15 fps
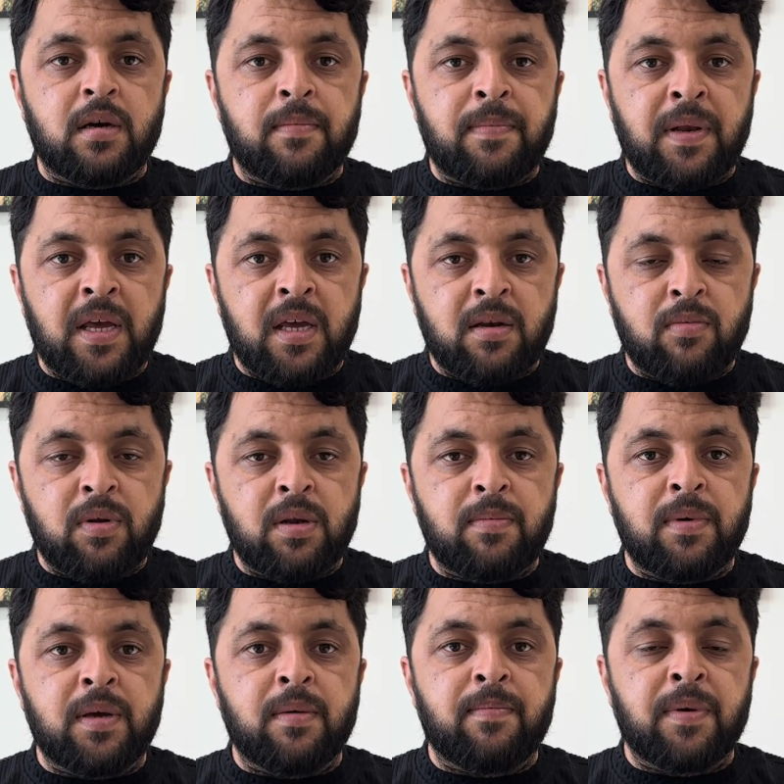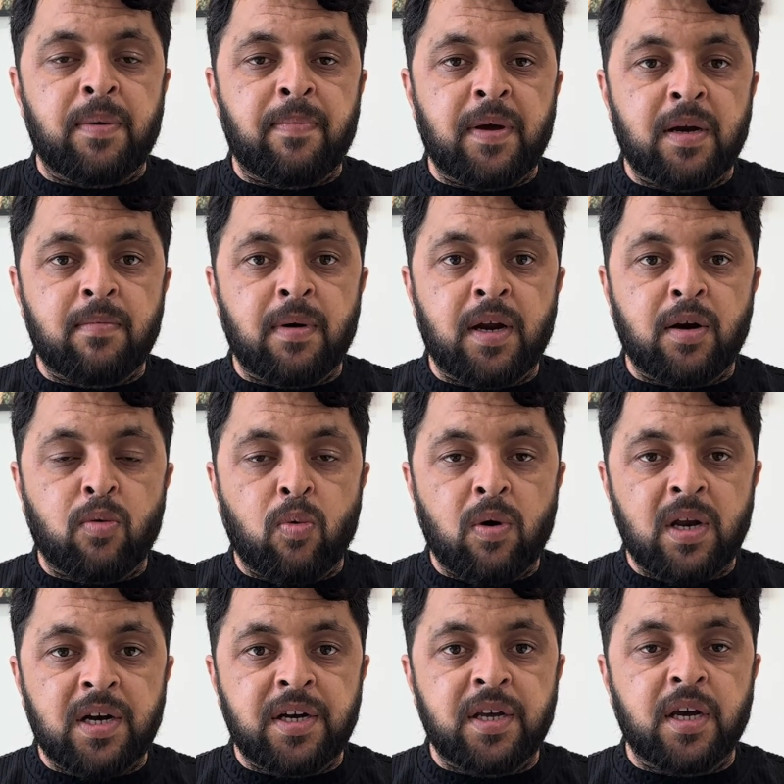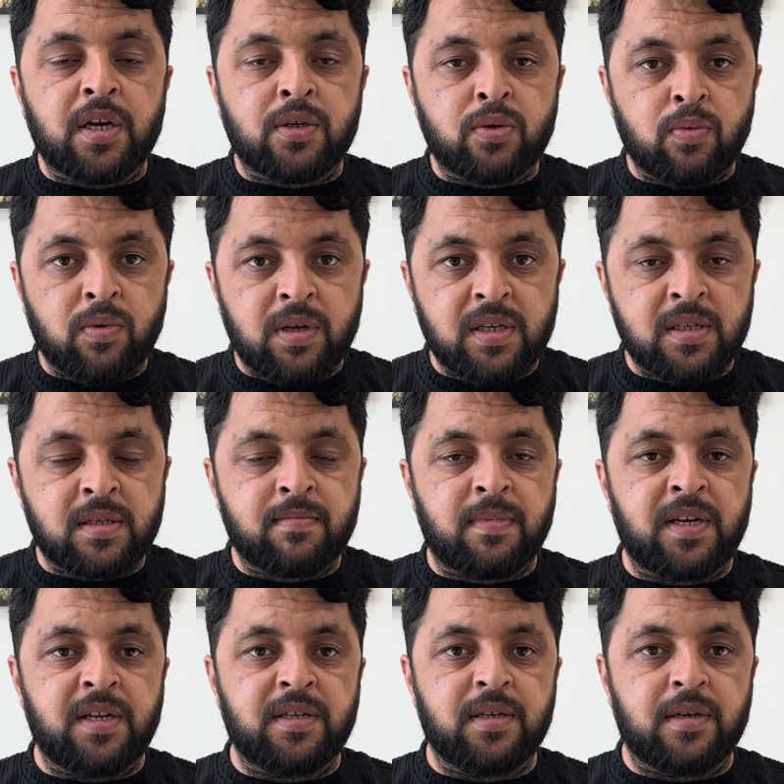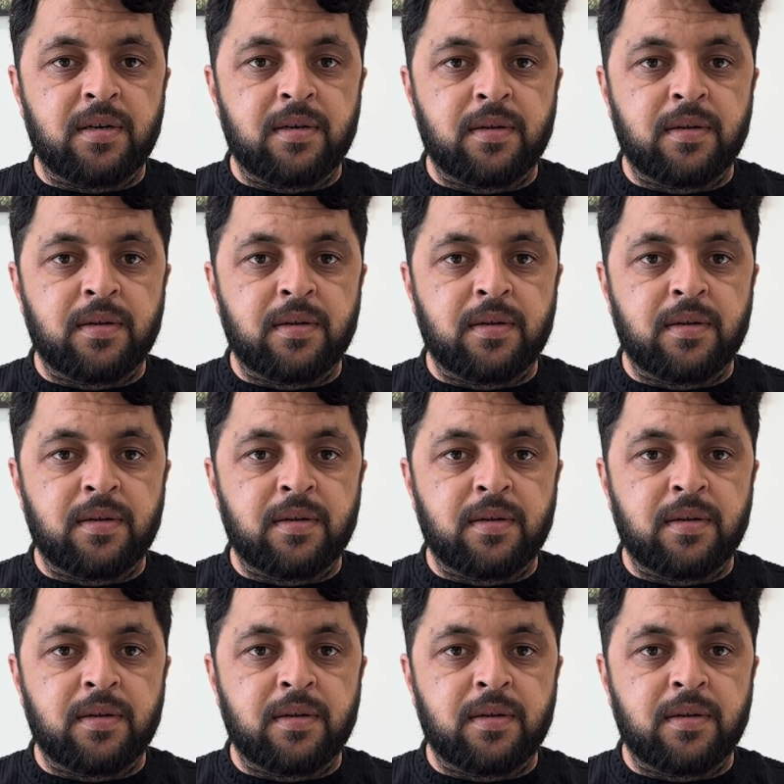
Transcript: plan will be prepared by quality assurance manager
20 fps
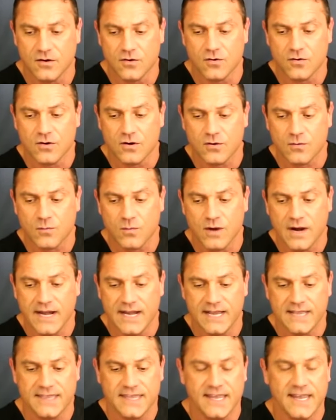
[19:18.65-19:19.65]
or
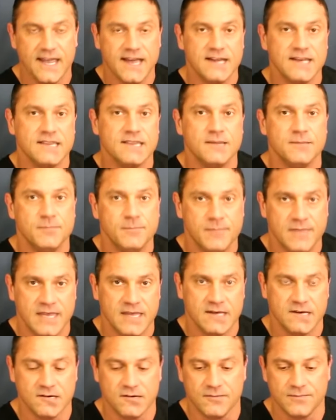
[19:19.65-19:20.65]
right at the end of the
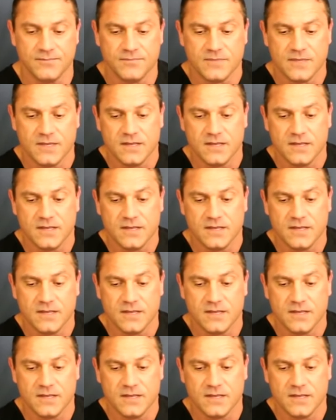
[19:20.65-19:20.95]
meal.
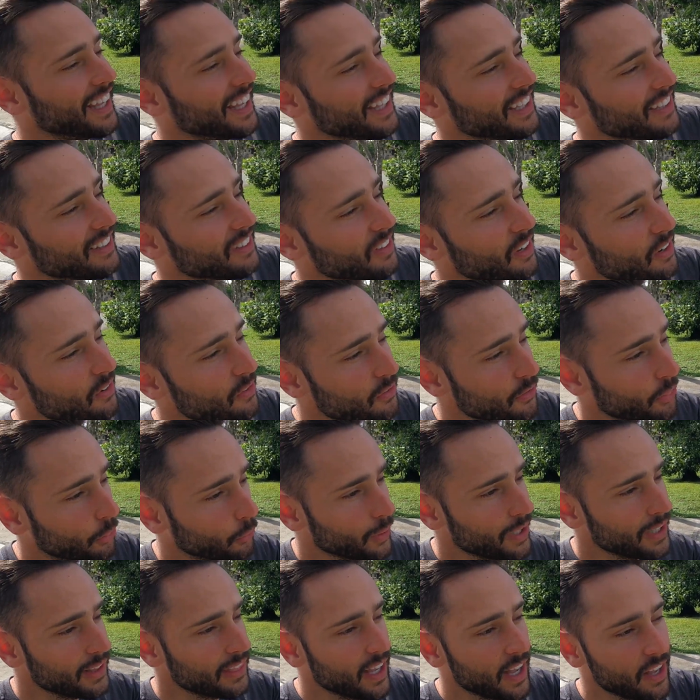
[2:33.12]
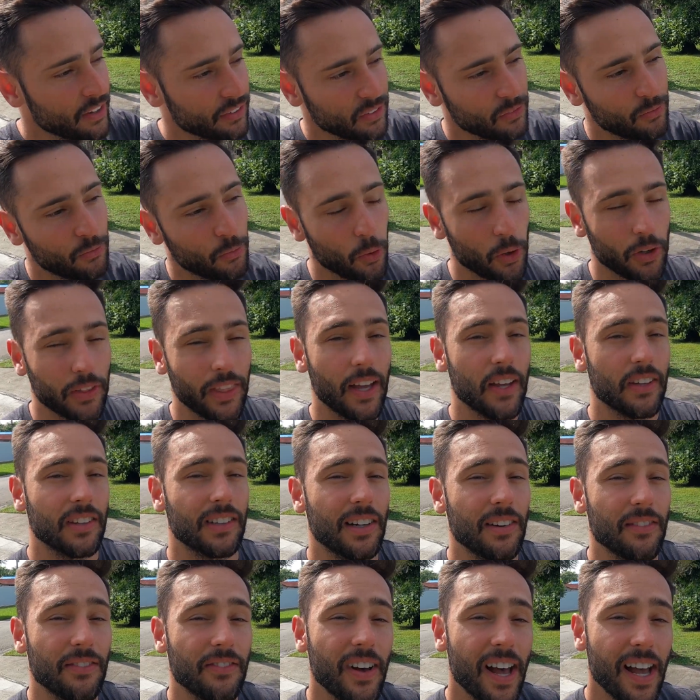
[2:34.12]
is 3,000, 4,000,
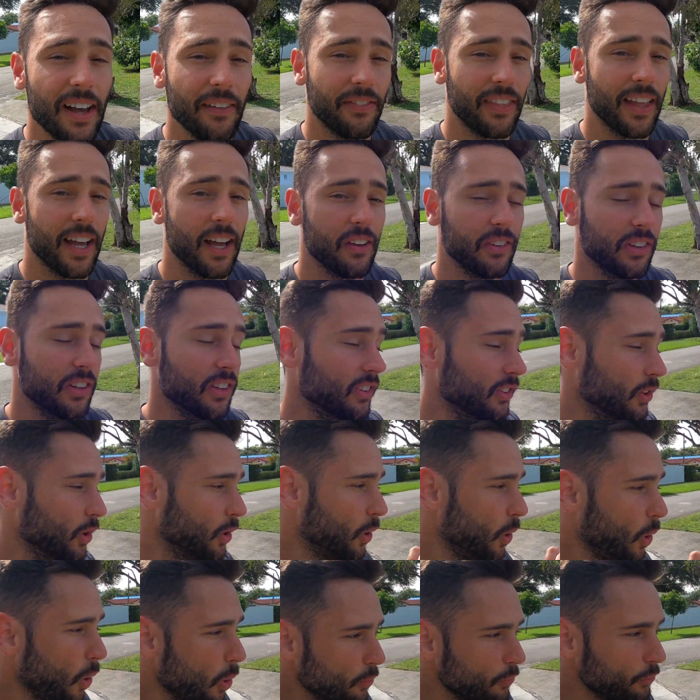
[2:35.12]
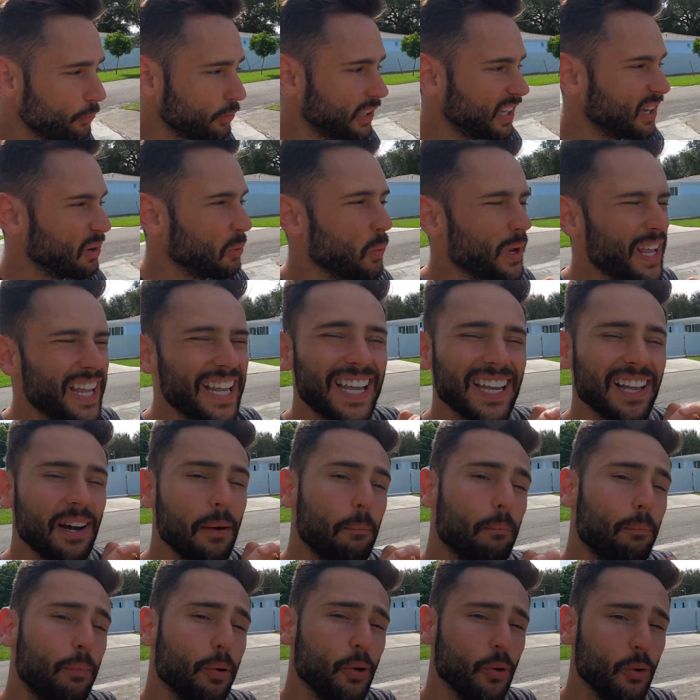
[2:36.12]
and 5,000. So hopefully we get a
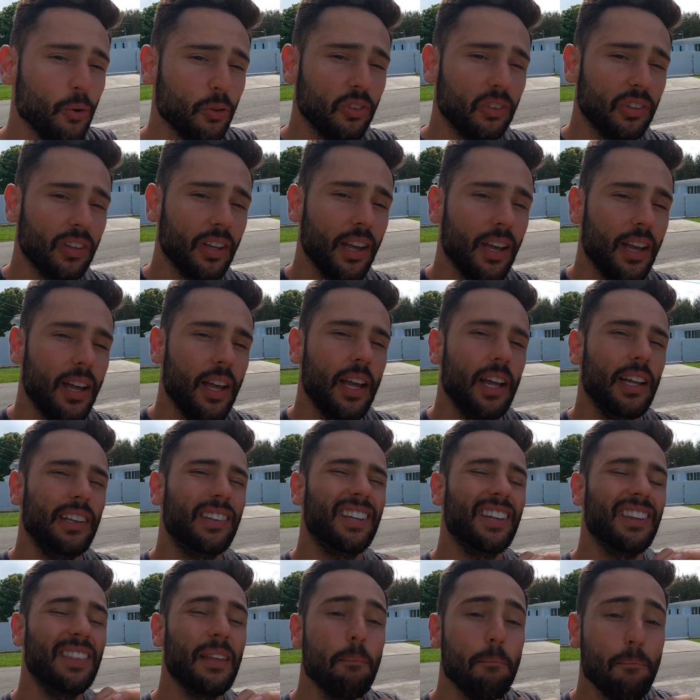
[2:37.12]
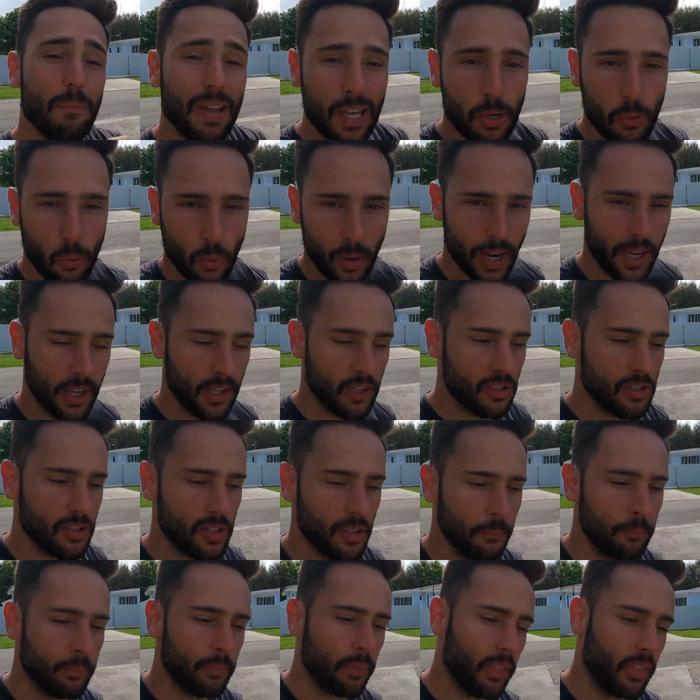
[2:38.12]
boost to the mid-range.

*****

* Task
The answer consists solely of the lines from the one holding "[19:20.65-19:20.95]" through the last line of the entries above, set down verbatim, without any pictures.

* Solved exercise
[19:20.65-19:20.95]
meal.
[2:33.12]
[2:34.12]
is 3,000, 4,000,
[2:35.12]
[2:36.12]
and 5,000. So hopefully we get a
[2:37.12]
[2:38.12]
boost to the mid-range.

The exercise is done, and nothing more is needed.